Mueller and team pointed out a paradox: Most managers say they want innovative solutions to workplace issues from team members, yet often reject these creative ideas to reduce risk and uncertainty.
The team asked volunteers to rate a running shoe equipped with nanotechnology that improved fit and reduced potential to develop blisters.
They “primed” some participants toward increased uncertainty in this task by telling them that there were many potential answers to a problem.
In contrast, they cued another group with reduced uncertainty by instructing them that a problem required a single solution.

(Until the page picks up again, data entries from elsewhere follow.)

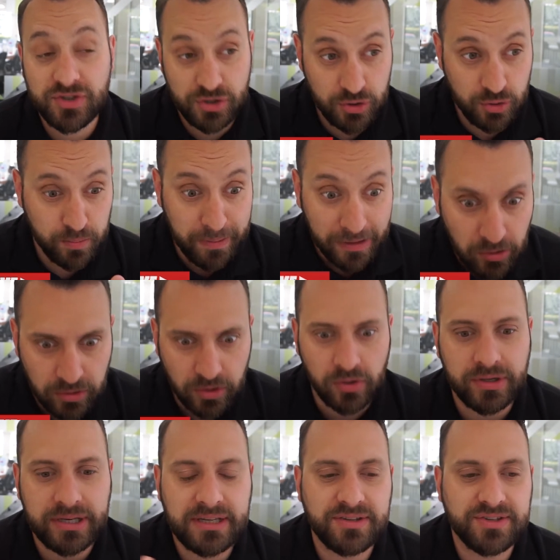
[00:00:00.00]
to build
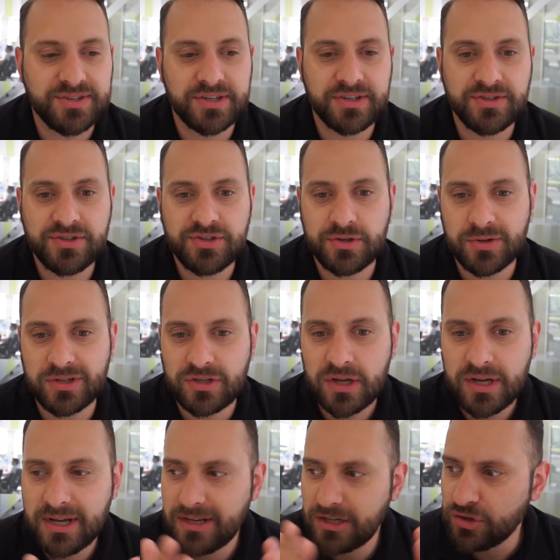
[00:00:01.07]
audiences, to
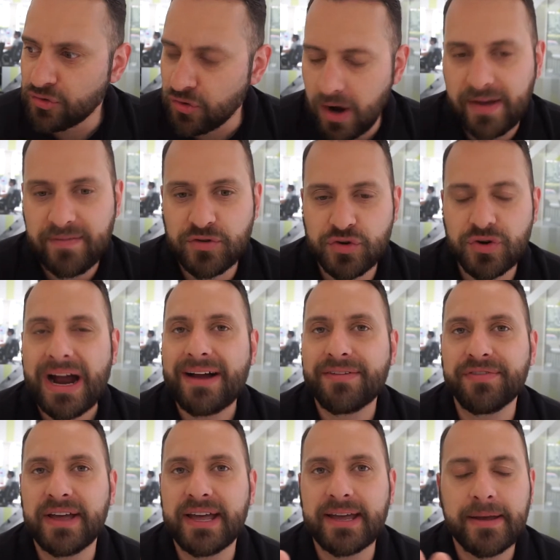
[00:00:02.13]
drive
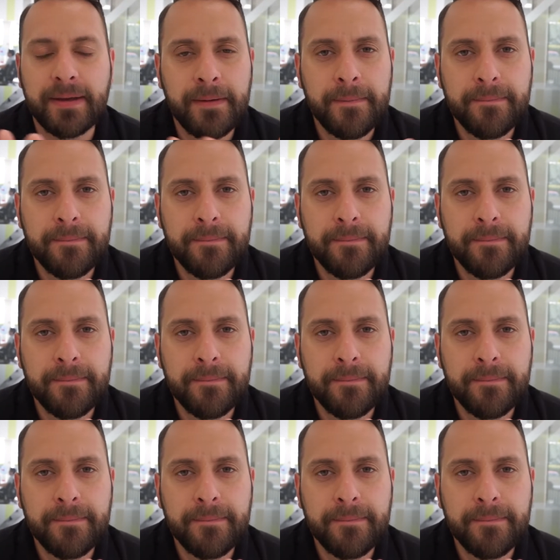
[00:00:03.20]
traffic,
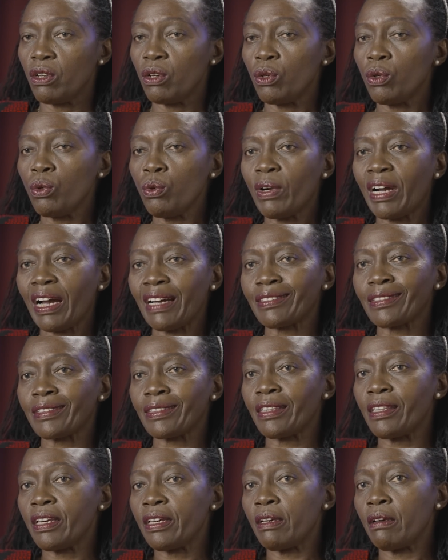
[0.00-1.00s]
Look at
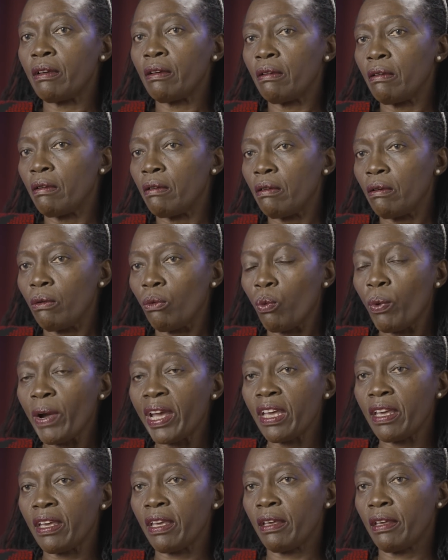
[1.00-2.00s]
the
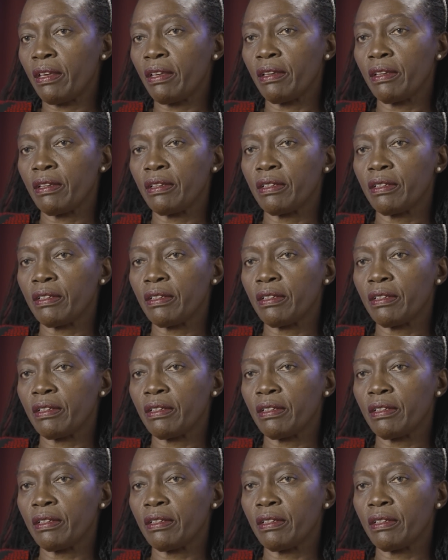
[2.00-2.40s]
way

When volunteers who said they favored creative ideas experienced uncertainty, they preferred concepts of practicality on an implicit word association test, and associated “creativity” with negative concepts including “vomit,” “poison” and “agony.”
Uncertain participants also rated the shoe as significantly less creative than those in the more structured condition, suggesting that were less able to recognize a creative idea and held an unconscious “negative bias against creativity.”

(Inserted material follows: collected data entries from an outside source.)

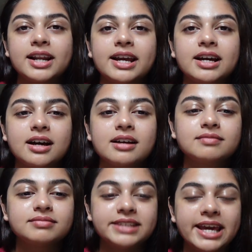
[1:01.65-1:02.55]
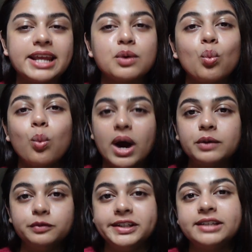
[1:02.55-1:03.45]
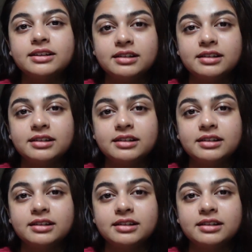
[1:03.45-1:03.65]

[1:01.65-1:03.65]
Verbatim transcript: like getting one week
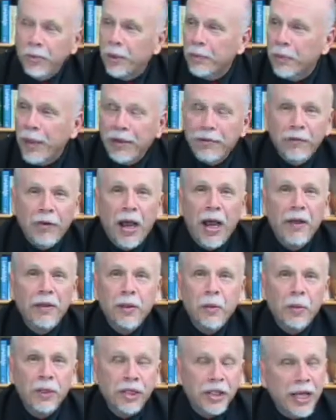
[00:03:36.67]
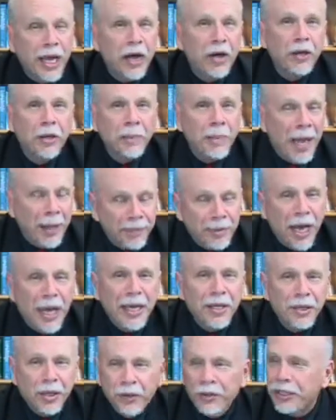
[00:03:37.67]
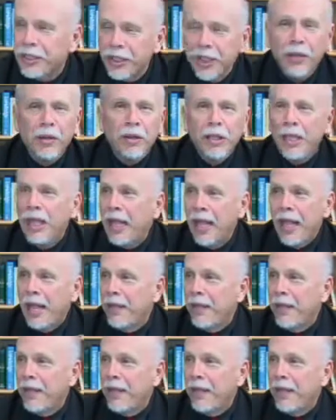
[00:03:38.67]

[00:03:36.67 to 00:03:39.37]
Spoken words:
but my father was scared to baptize her until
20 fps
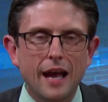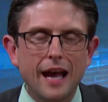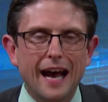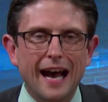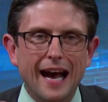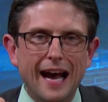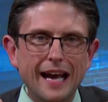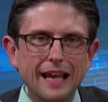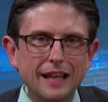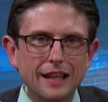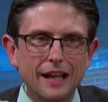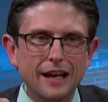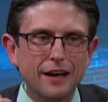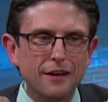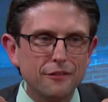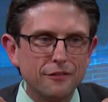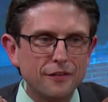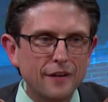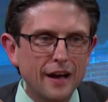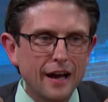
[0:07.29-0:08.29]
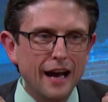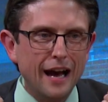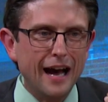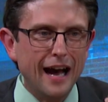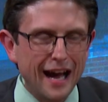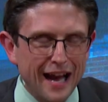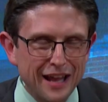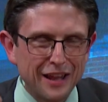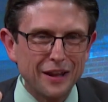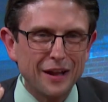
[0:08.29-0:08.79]
Morning, I love, county.
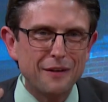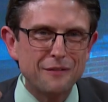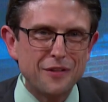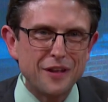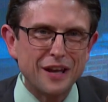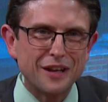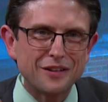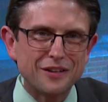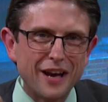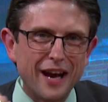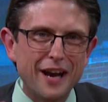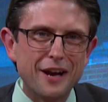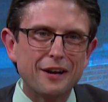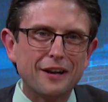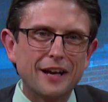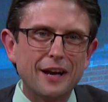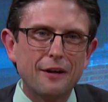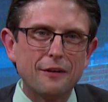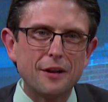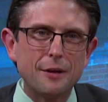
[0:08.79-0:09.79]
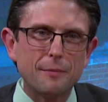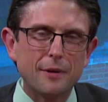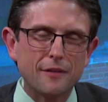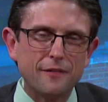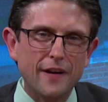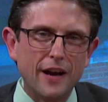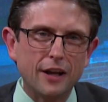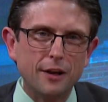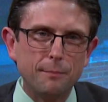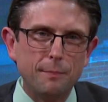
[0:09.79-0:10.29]
I love the entire county, but
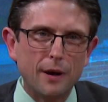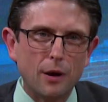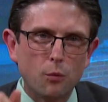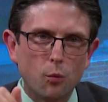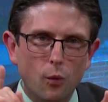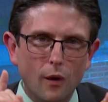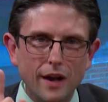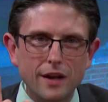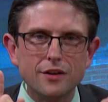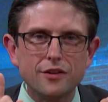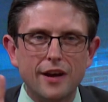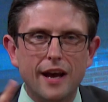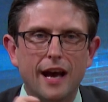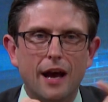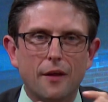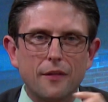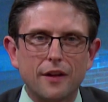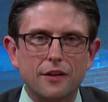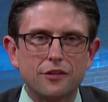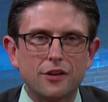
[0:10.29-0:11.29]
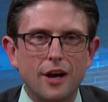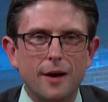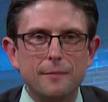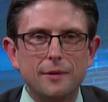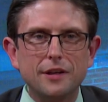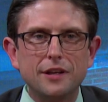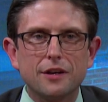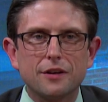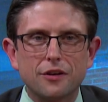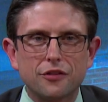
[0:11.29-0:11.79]
if I could pick one town that's
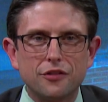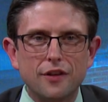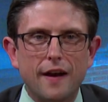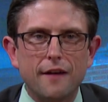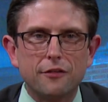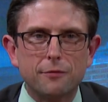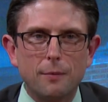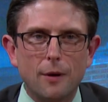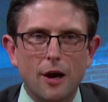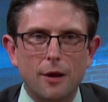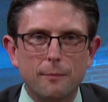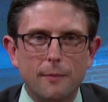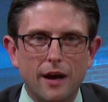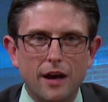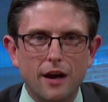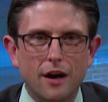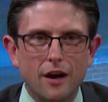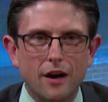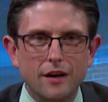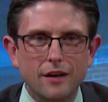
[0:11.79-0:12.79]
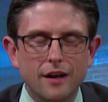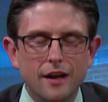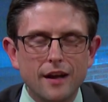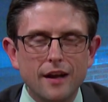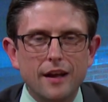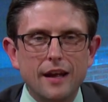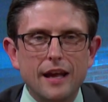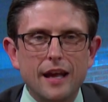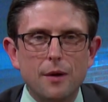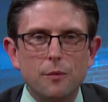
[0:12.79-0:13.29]
commandeered a soft spot in my heart,
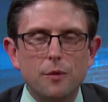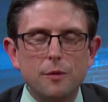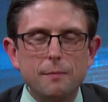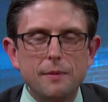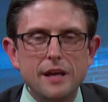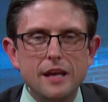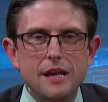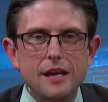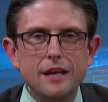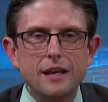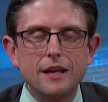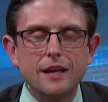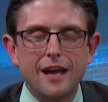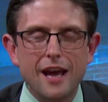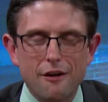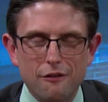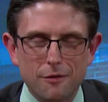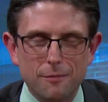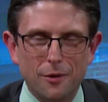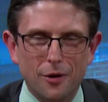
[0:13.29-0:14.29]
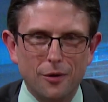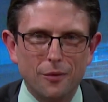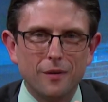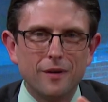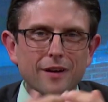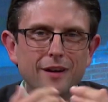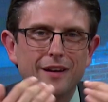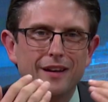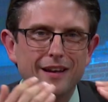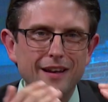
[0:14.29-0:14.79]
it would be
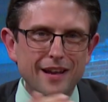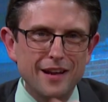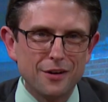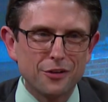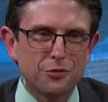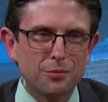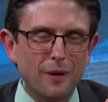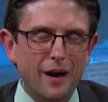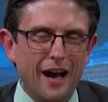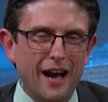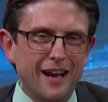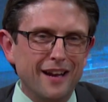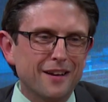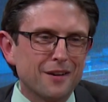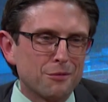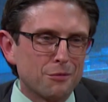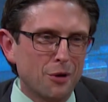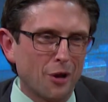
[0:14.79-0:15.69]
Caribou. Here's why.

In more recent work, Mueller collaborated with University of Southern California’s Cheryl Wakslak and Viswanathan Krishnan with University of California, San Diego to expand the idea assessment scenario with two ideas that were independently rated as “creative,” and two ideas judged “not creative.”

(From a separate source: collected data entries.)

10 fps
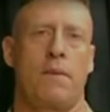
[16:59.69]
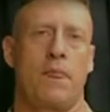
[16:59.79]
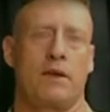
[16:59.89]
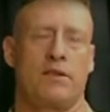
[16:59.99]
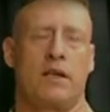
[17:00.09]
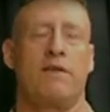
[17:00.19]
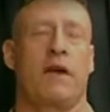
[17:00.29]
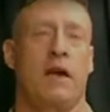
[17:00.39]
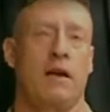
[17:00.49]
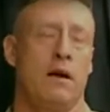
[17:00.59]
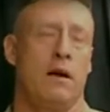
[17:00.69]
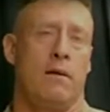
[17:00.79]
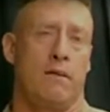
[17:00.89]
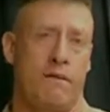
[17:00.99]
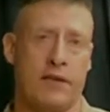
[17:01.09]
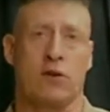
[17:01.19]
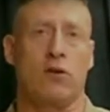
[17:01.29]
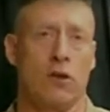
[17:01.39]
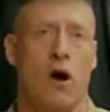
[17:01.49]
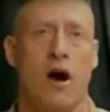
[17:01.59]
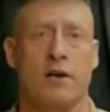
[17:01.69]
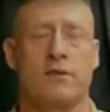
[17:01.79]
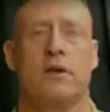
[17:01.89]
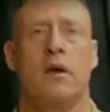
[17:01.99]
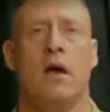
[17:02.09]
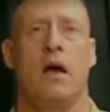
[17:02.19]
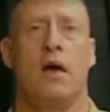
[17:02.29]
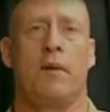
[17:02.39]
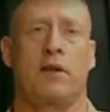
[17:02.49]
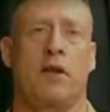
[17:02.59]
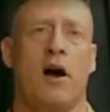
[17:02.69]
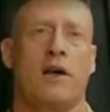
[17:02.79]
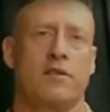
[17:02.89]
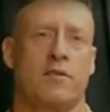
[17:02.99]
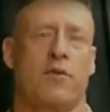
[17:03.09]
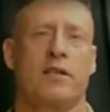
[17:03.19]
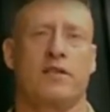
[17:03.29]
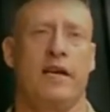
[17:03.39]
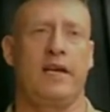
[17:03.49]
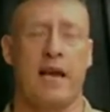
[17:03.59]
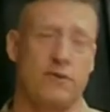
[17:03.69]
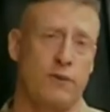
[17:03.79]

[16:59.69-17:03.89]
physical loss, but the loss of prestige, as we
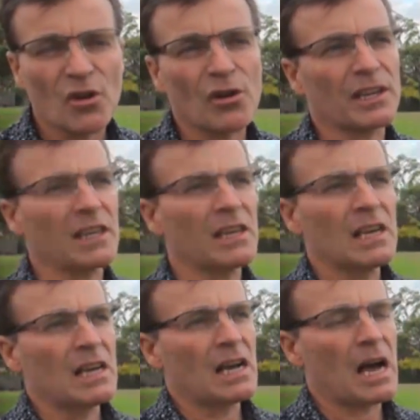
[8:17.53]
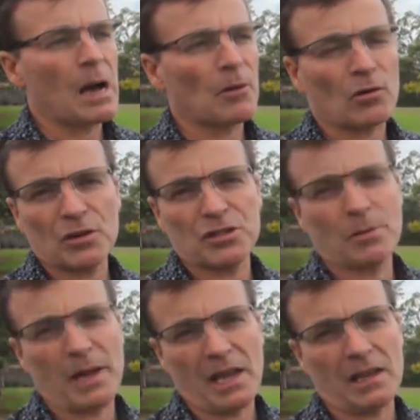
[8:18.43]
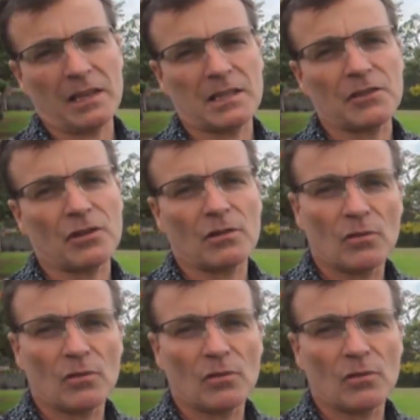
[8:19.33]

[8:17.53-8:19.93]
Turkey, um, across Japan, et cetera.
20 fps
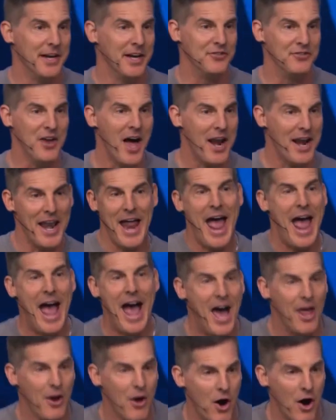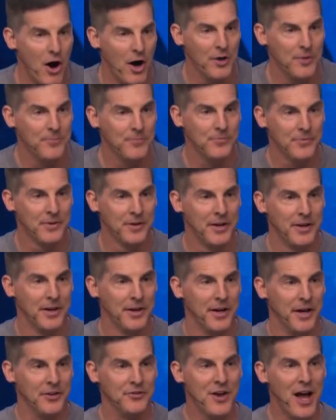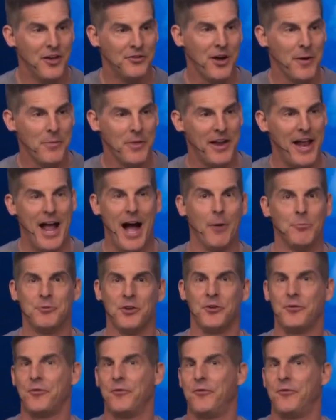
It's not an add on. It's not something that helps us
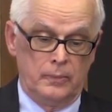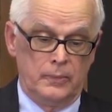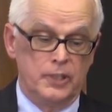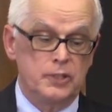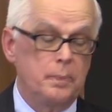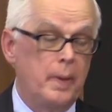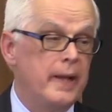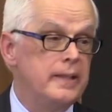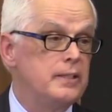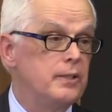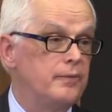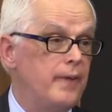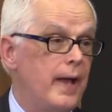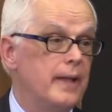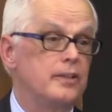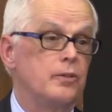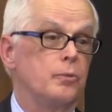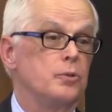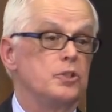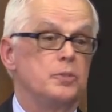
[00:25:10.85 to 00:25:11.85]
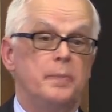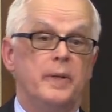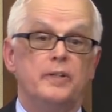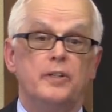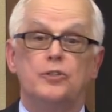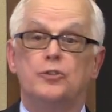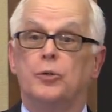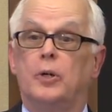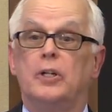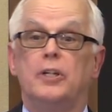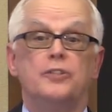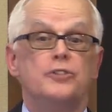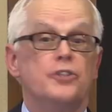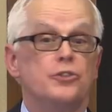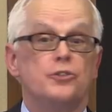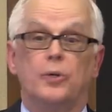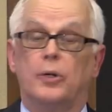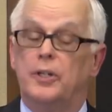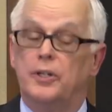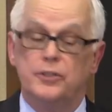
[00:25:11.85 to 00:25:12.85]
despite the fact that we're spending trillions
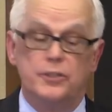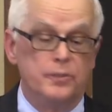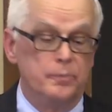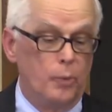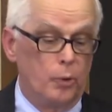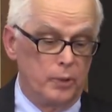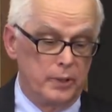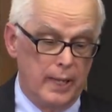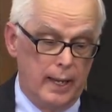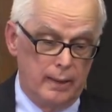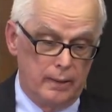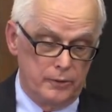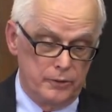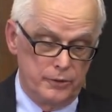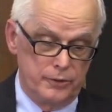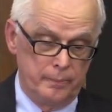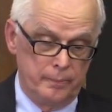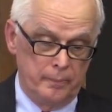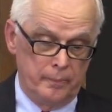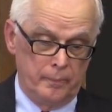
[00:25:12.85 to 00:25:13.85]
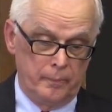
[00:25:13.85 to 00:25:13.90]
and trillions and more dollars.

Mueller, Wakslak and Krishnan cued some participants to consider “why” in evaluating creative ideas, to evoke broad, abstract thinking, and “high-level construal.”
They instructed other volunteers to think about “how” creative idea works, to stimulate narrow focus on practical details and logistics, and “low-level construal.”
Although participants in both groups rated two non-creative ideas similarly, those who adopted a “high-level construal” or a “why” mindset recognized creative ideas more often than those using the “how” mindset.
As an idea’s degree of creativity increases, uncertainty also increases about its feasibility, acceptability, and practicality.
This increased risk may reduce evaluators’ willingness to accept and advocate for an innovative idea, even when objective evidence is presented to validate a creative idea.
To mitigate the paradoxical rejection of creative ideas, organizational leaders can ask team members to consider “why” when creative evaluating proposals to enable “big picture” thinking and a broader construal level.
-*How do you encourage innovative solutions to work challenges?